The limitations of this study are the small number of cases and the retrospective nature of data collection, which inherently restricts data analyses. Prospective studies involving larger numbers of patients are warranted to further investigate the diagnostic value of gaze photographs in OMG. Also, the MRD1 criteria suggested in this study are rudimentary, and so future studies should attempt to find the optimal MRD1 for acceptable specificity and sensitivity values when utilizing gaze photographs to diagnose OMG.

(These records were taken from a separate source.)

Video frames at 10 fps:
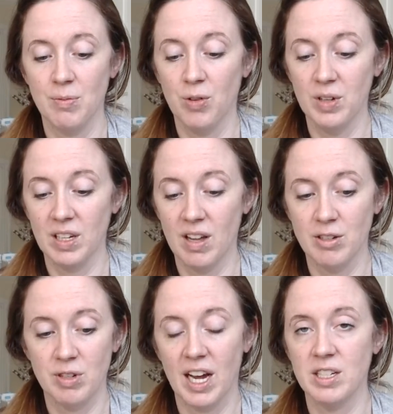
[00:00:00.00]
I'm folding
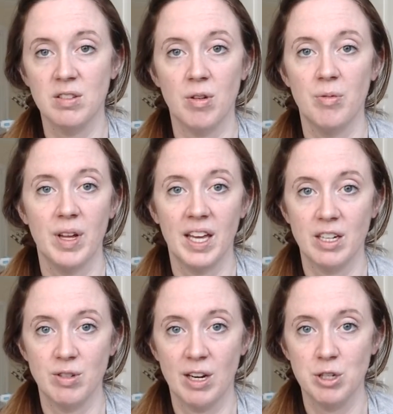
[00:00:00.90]
laundry, I just throw them away like
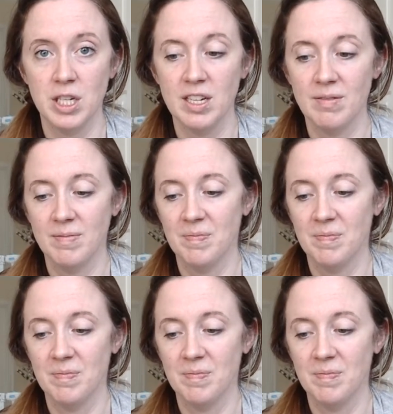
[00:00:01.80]
a dryer sheet.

Despite these limitations, our study is the first to use gaze photographs in diagnosing OMG. A variable degree of ptosis is a known clinical hallmark of OMG, and yet there are no diagnostic tools to objectively measure or record this important clinical finding. We believe that gaze photographs are an indispensable diagnostic tool that can overcome this diagnostic shortcoming.

In conclusion, our study has demonstrated that the diagnostic sensitivity when using gaze photographs is comparable to those of conventional tests for OMG. We believe that using gaze photographs in conjunction with established diagnostic tests for OMG will enhance the diagnostic accuracy and aid neurologists and ophthalmologists in solving the often enigmatic puzzle of OMG.